Ischemia-Induced Transplant Arteriosclerosis in the Rat

Abstract

Peptide growth factors have been reported to contribute to the atherogenic process, and they are known to mediate signals for vascular remodeling. Using syngeneic and allogeneic rat aorta transplant models, we analyzed the impact of cold ischemia time up to 24 hours and reperfusion injury on development of transplant arteriosclerosis during the first 2 months after transplantation.
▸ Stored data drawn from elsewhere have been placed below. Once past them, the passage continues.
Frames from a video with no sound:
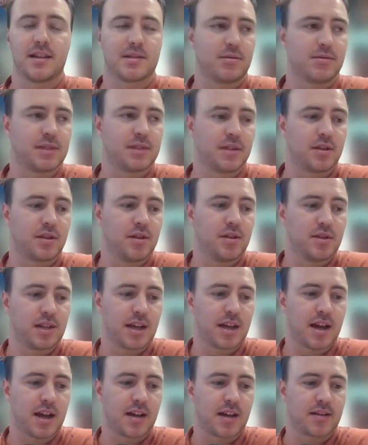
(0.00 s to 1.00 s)
There was a huge
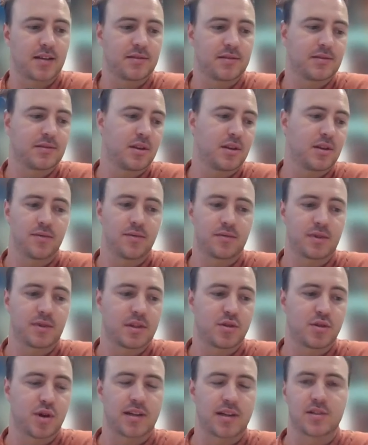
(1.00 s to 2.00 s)
uh, you know
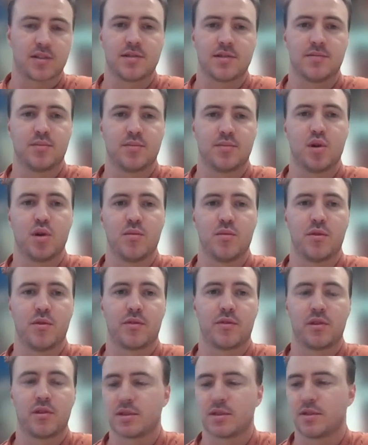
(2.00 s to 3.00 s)
construction boom
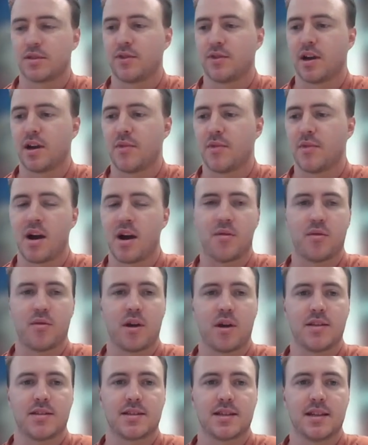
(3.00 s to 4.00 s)
of lots of um, high
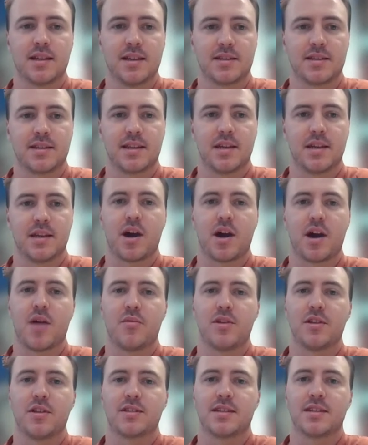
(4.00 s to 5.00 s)
rise inner city
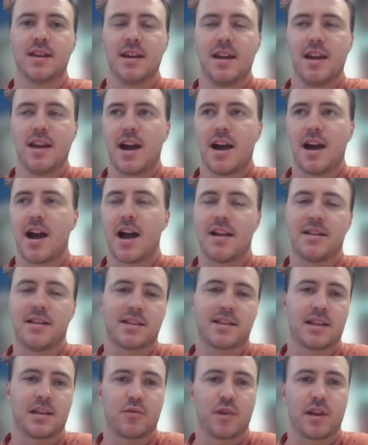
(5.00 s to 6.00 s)
apartments, uh, and
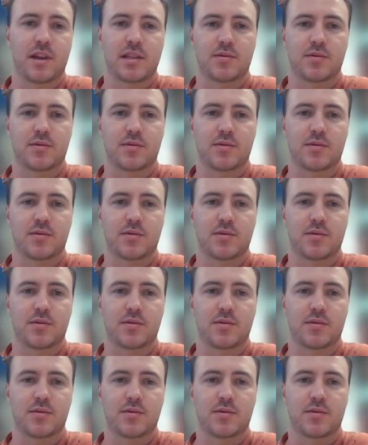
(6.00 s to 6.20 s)
suddenly right.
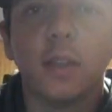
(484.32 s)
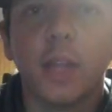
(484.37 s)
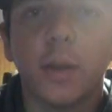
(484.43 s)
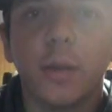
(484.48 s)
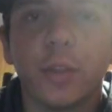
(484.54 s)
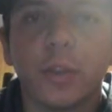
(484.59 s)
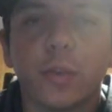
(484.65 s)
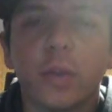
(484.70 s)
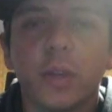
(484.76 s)

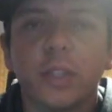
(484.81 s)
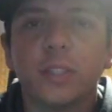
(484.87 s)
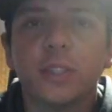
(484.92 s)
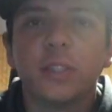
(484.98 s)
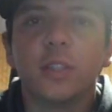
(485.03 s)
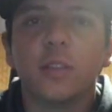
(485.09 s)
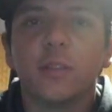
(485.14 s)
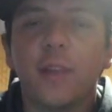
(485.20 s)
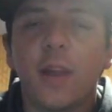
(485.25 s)
Now on the
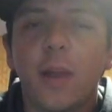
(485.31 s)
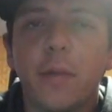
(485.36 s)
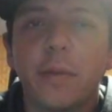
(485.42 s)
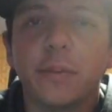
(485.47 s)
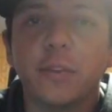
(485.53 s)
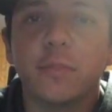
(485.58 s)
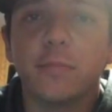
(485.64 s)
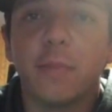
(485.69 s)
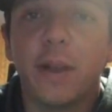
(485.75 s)
question of how I
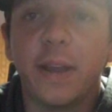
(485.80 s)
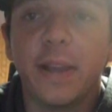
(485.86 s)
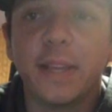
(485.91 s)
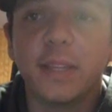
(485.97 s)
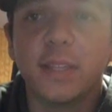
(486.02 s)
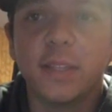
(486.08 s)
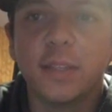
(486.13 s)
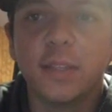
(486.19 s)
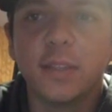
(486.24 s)
would use my
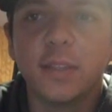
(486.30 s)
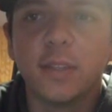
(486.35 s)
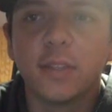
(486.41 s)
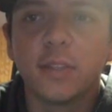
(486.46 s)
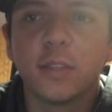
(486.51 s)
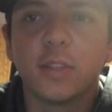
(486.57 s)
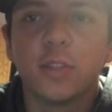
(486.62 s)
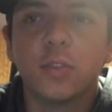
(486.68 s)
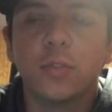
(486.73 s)
ideas
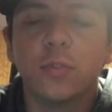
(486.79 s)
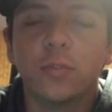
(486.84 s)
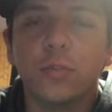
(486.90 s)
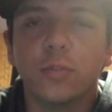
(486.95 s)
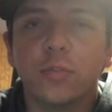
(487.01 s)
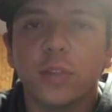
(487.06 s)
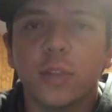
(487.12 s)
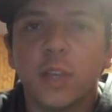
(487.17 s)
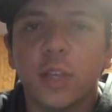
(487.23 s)

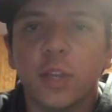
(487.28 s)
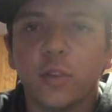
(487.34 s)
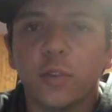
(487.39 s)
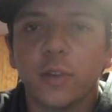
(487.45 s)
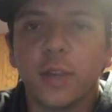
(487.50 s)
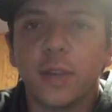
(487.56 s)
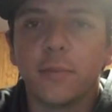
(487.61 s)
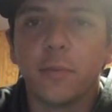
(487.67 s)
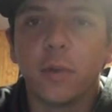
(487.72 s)
to
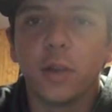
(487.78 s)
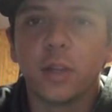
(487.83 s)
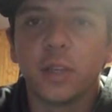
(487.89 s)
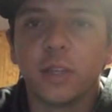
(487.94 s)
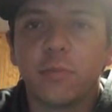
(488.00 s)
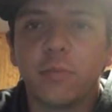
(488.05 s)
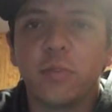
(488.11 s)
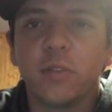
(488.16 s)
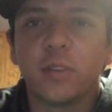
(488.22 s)
integrate
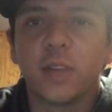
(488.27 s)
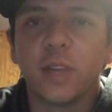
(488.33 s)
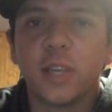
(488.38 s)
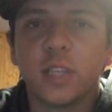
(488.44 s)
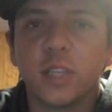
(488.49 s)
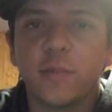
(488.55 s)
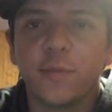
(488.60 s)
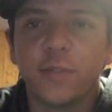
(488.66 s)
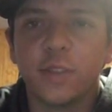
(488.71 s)
marketing
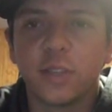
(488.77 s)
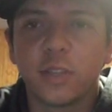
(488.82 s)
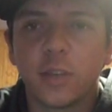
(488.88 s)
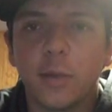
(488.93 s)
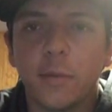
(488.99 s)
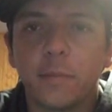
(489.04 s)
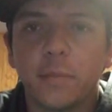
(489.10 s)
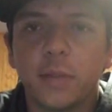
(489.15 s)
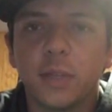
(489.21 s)
communication for this
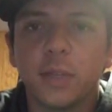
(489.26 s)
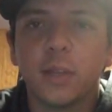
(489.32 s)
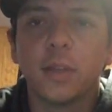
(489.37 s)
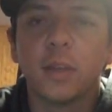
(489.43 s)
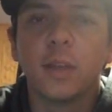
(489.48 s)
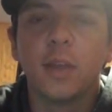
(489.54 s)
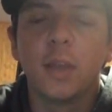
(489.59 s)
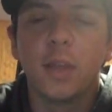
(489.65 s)
company,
The expression of the transforming growth factor-β (TGF-β) family as well as the platelet-derived growth factor (PDGF) and its receptors was studied by use of immunohistochemistry, followed by semiquantitative evaluation and multivariate analysis. In the syngeneically transplanted aortas, the expression of TGF-β1, PDGF, and the two PDGF receptors in the neointima increased significantly with the extent of cold ischemia time. Furthermore, there was a significant induction of the latent TGF-β binding protein in the neointima as well as TGF-β2 in the media, both correlating with the observation time after transplantation. In the allogeneic grafts, all examined proteins were already induced strongly 2 weeks after transplantation, even at the shortest ischemic period studied (1 hour). However, no positive correlation between growth factor expression and cold ischemia or observation time could be found. Double immunohistochemistry revealed that macrophages express PDGF and its receptors as well as TGF-β1. Smooth muscle cells express both types of PDGF receptors, and a few T cells express TGF-β1 as well as PDGF receptors. In summary, TGF-β and PDGF are induced by allogeneic as well as ischemic stimuli in transplanted aortas, suggesting a role in the pathogenesis of transplant arteriosclerosis and representing a potential target for therapeutic intervention.